*** The records Section Begins ***

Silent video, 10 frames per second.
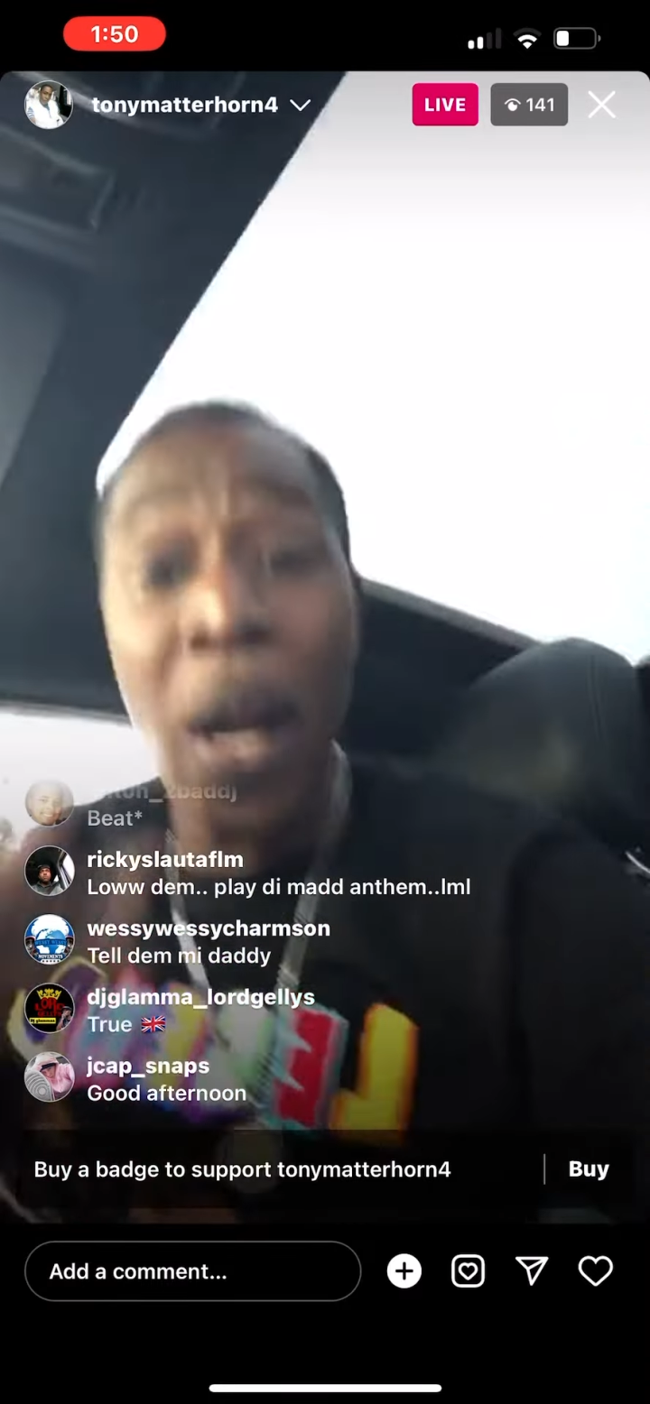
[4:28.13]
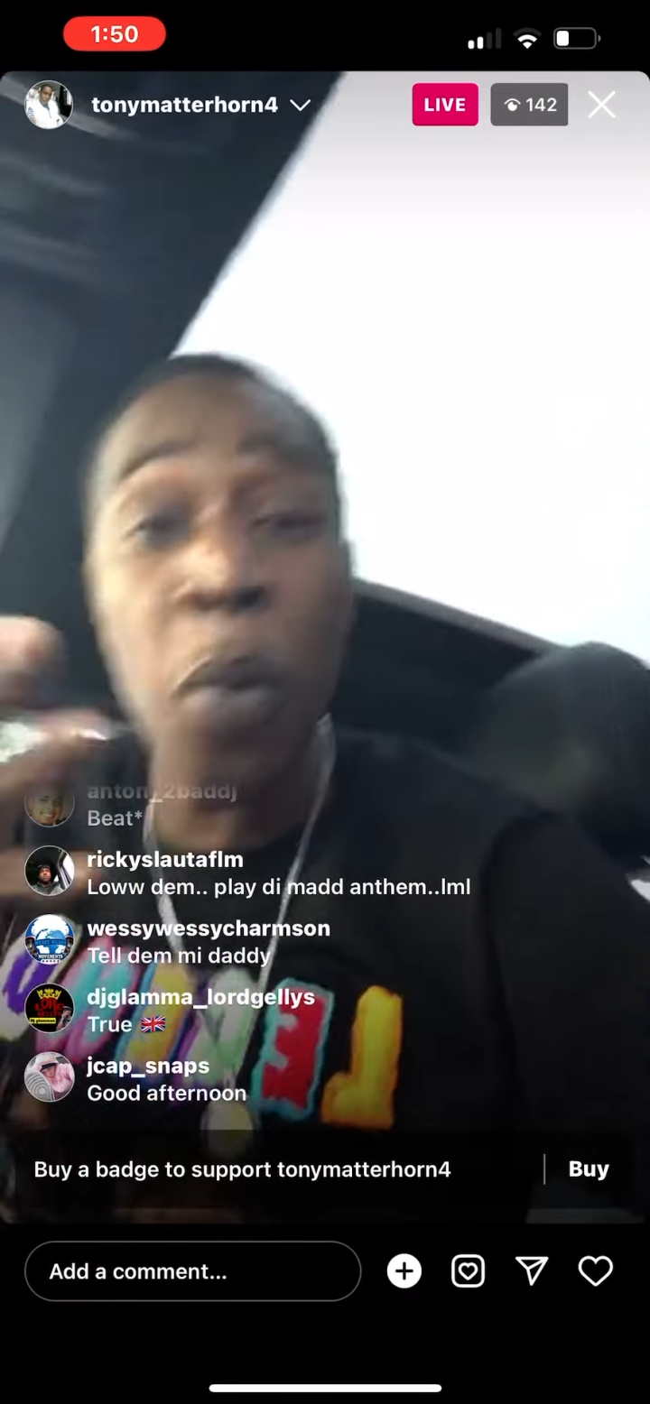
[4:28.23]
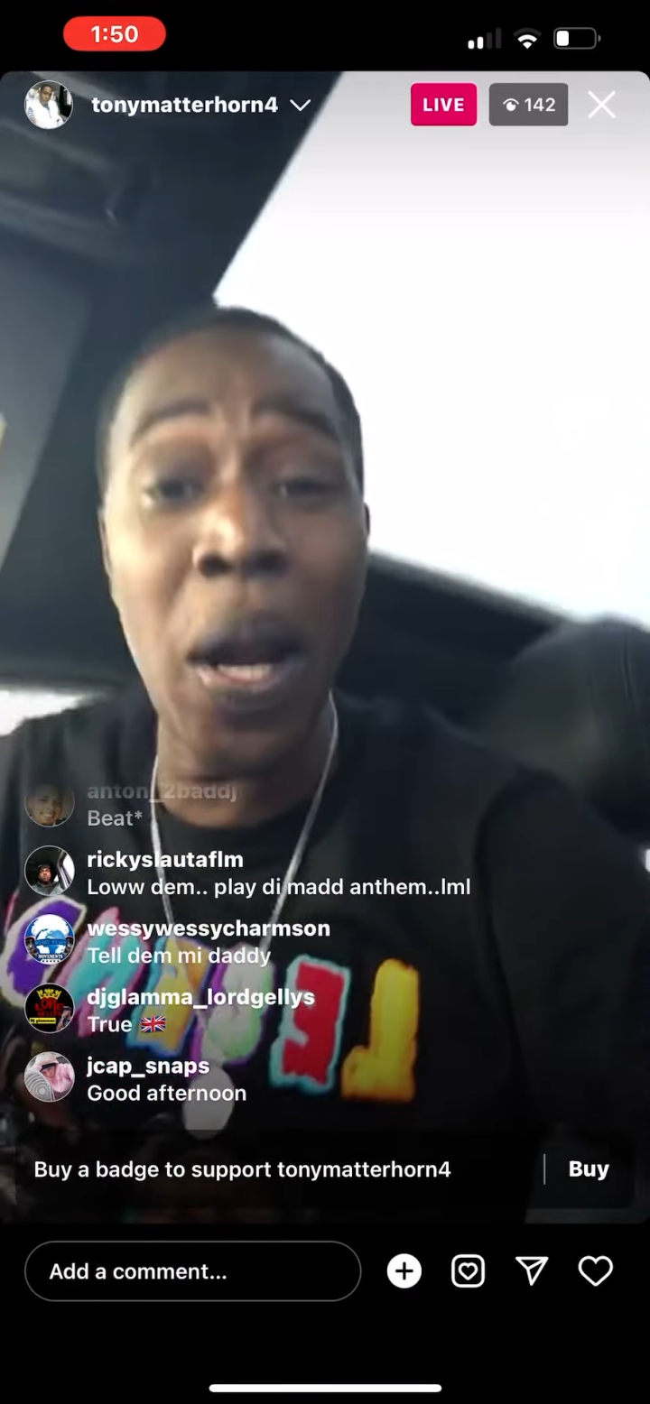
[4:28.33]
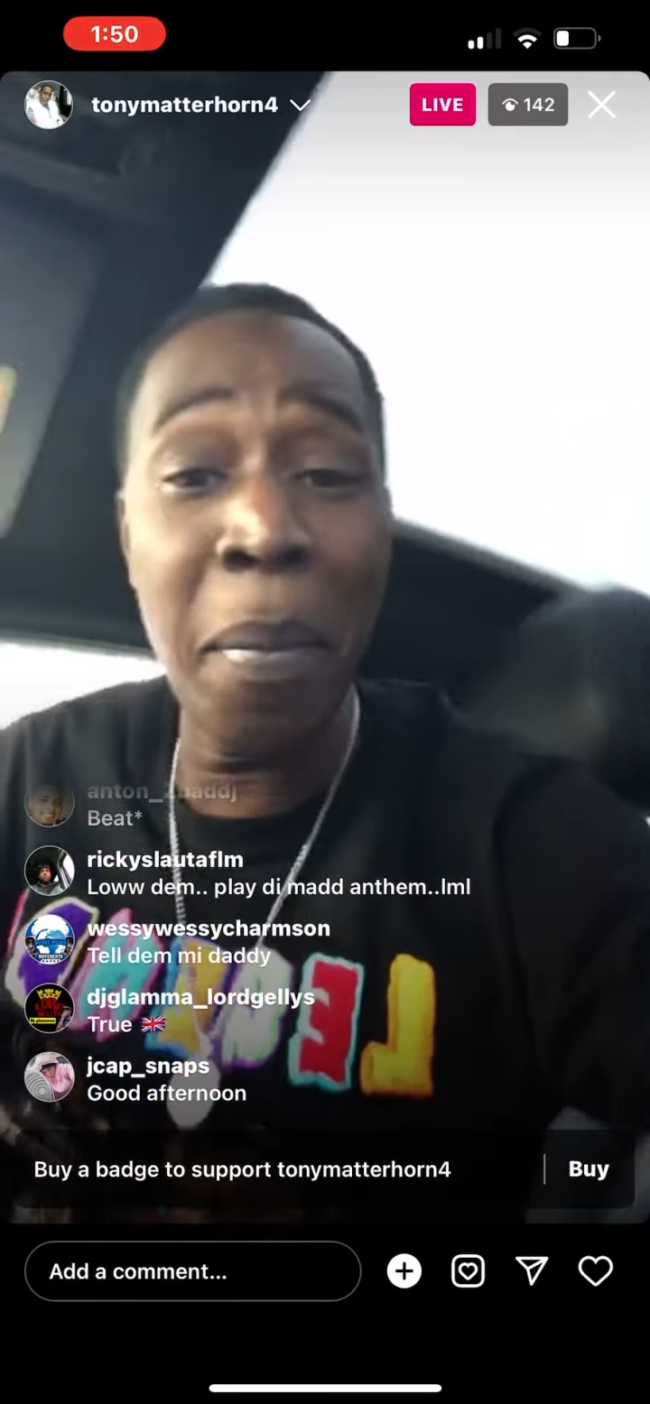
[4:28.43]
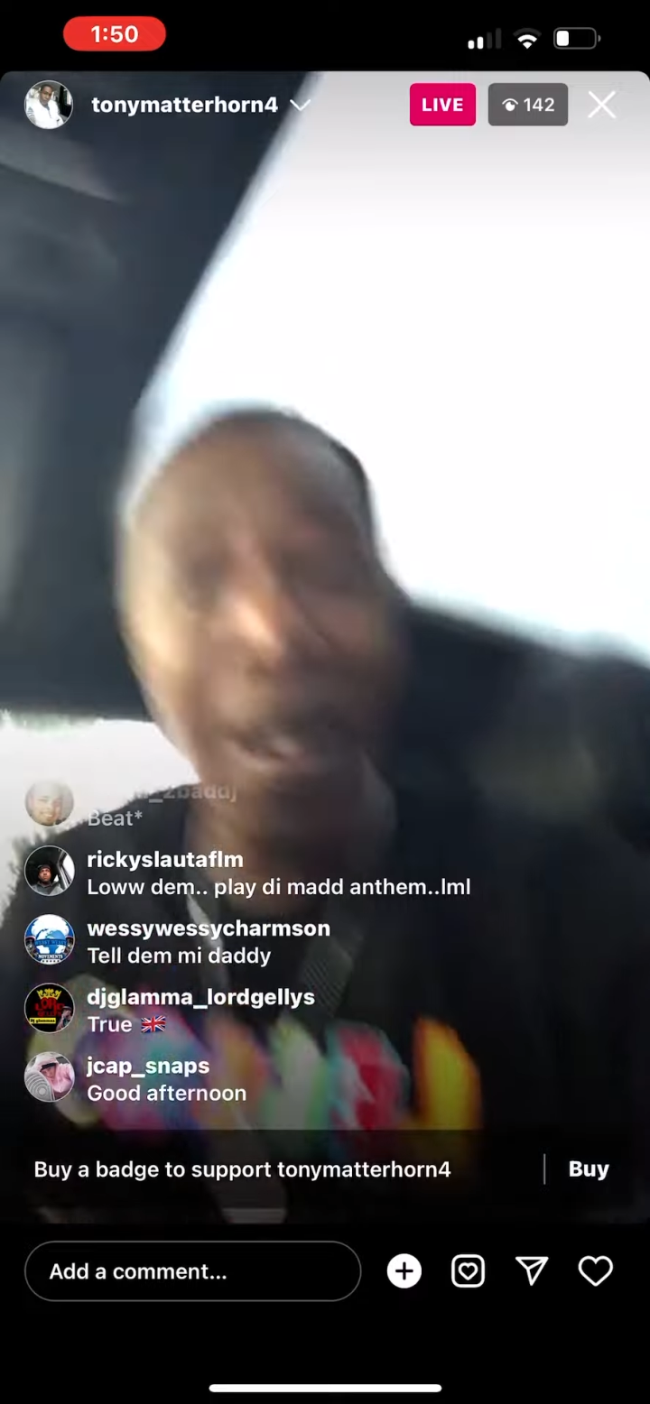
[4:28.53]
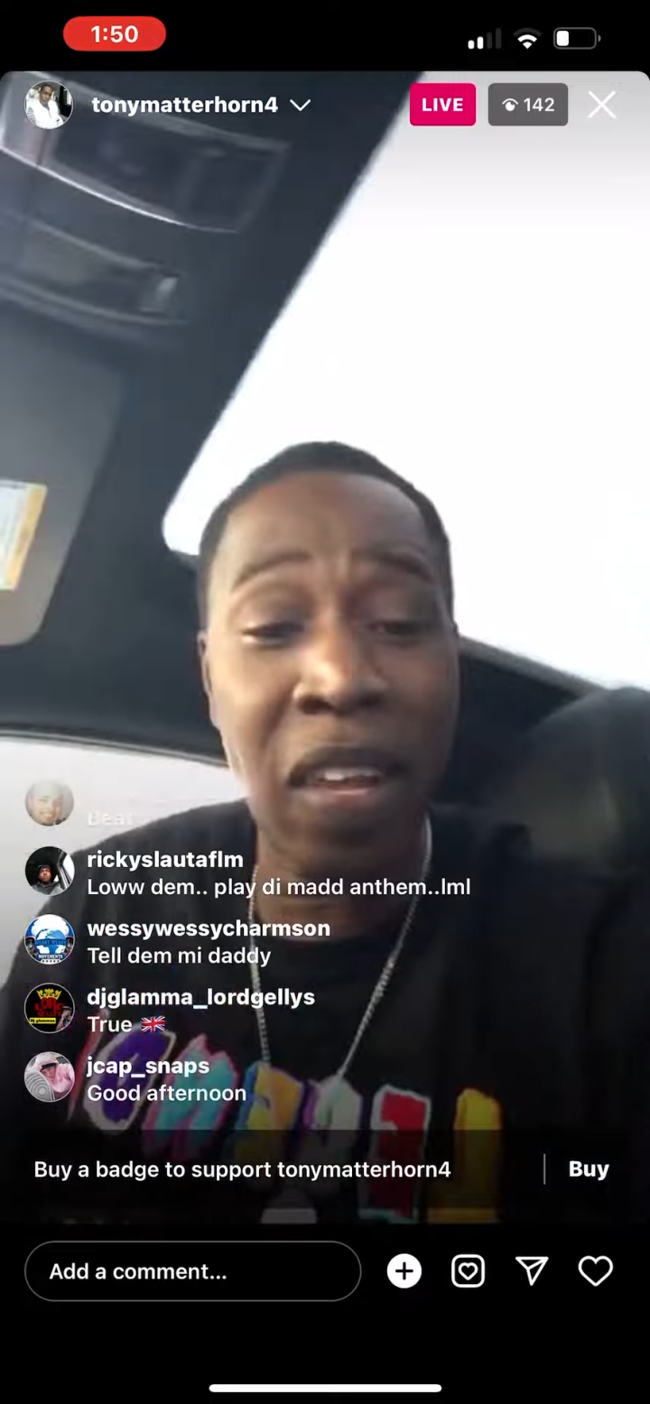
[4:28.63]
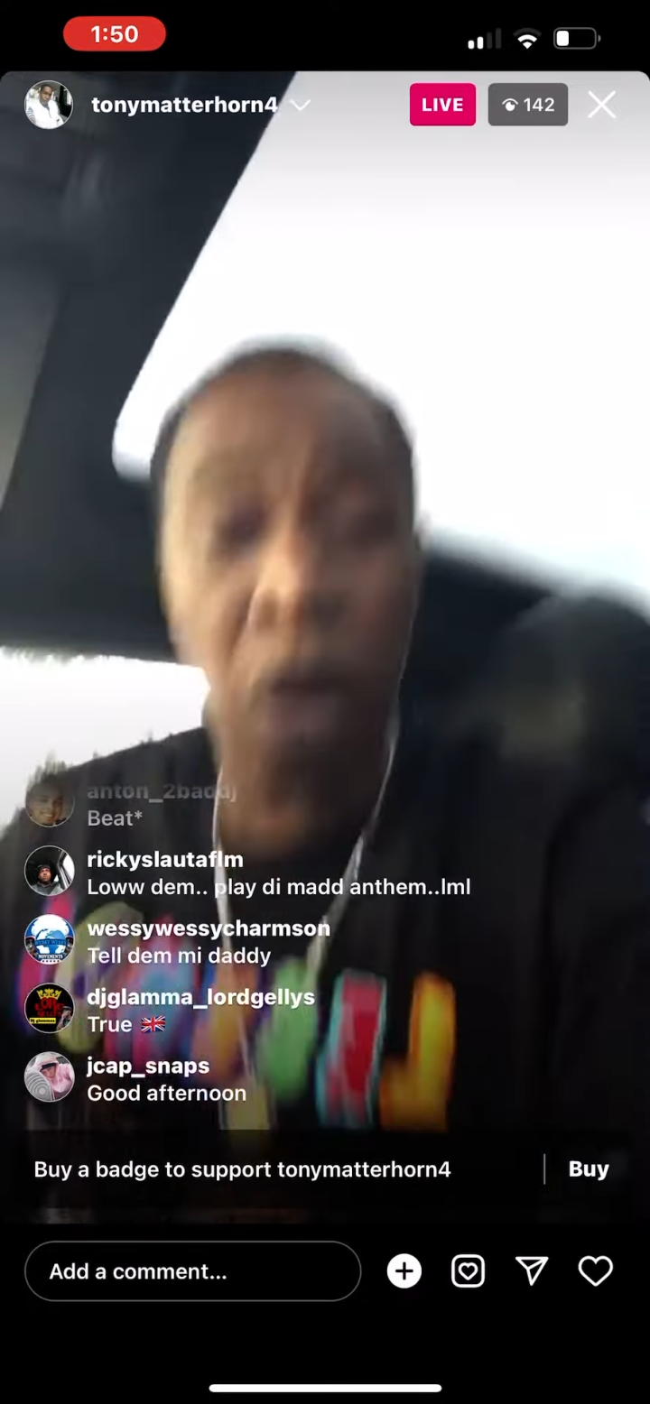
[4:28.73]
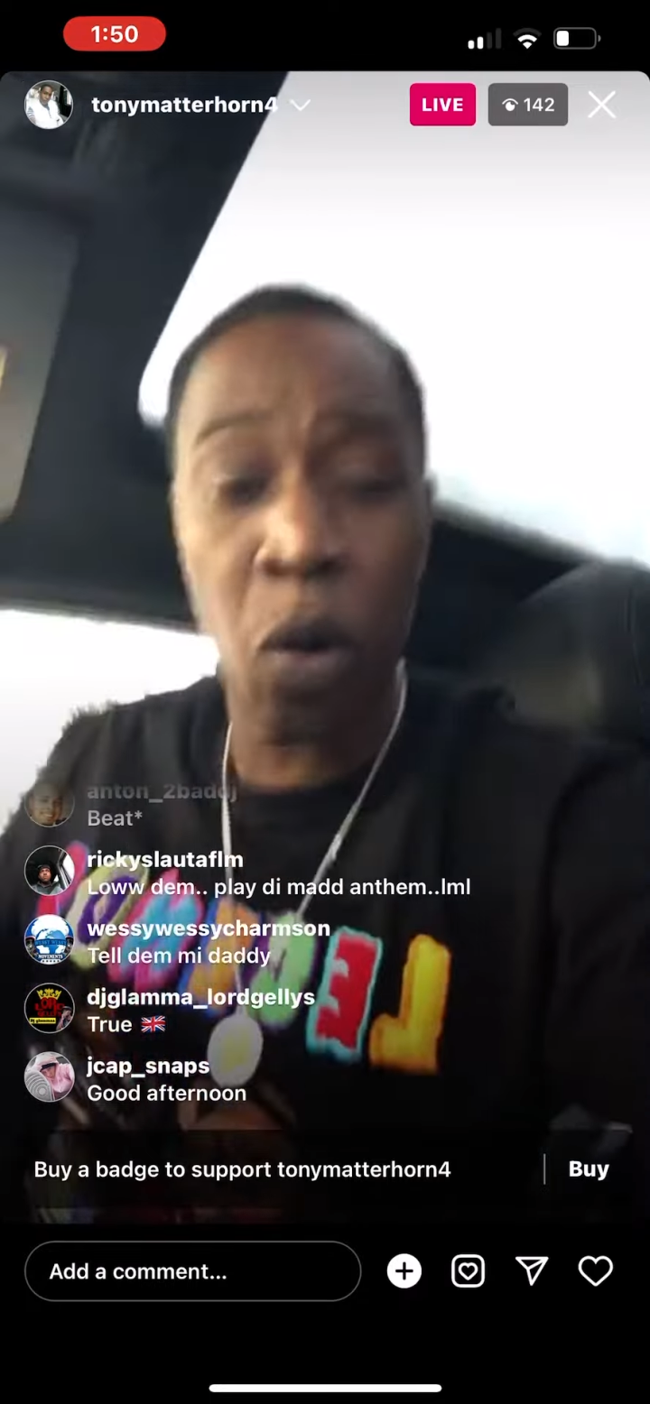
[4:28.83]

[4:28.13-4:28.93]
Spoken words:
When the man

*** The records Section Ends ***

● What is being asked:
In the answer, the entries should be restated verbatim, with all pictures omitted.

● Exercise output:
Silent video, 10 frames per second.
[4:28.13]
[4:28.23]
[4:28.33]
[4:28.43]
[4:28.53]
[4:28.63]
[4:28.73]
[4:28.83]

[4:28.13-4:28.93]
Spoken words:
When the man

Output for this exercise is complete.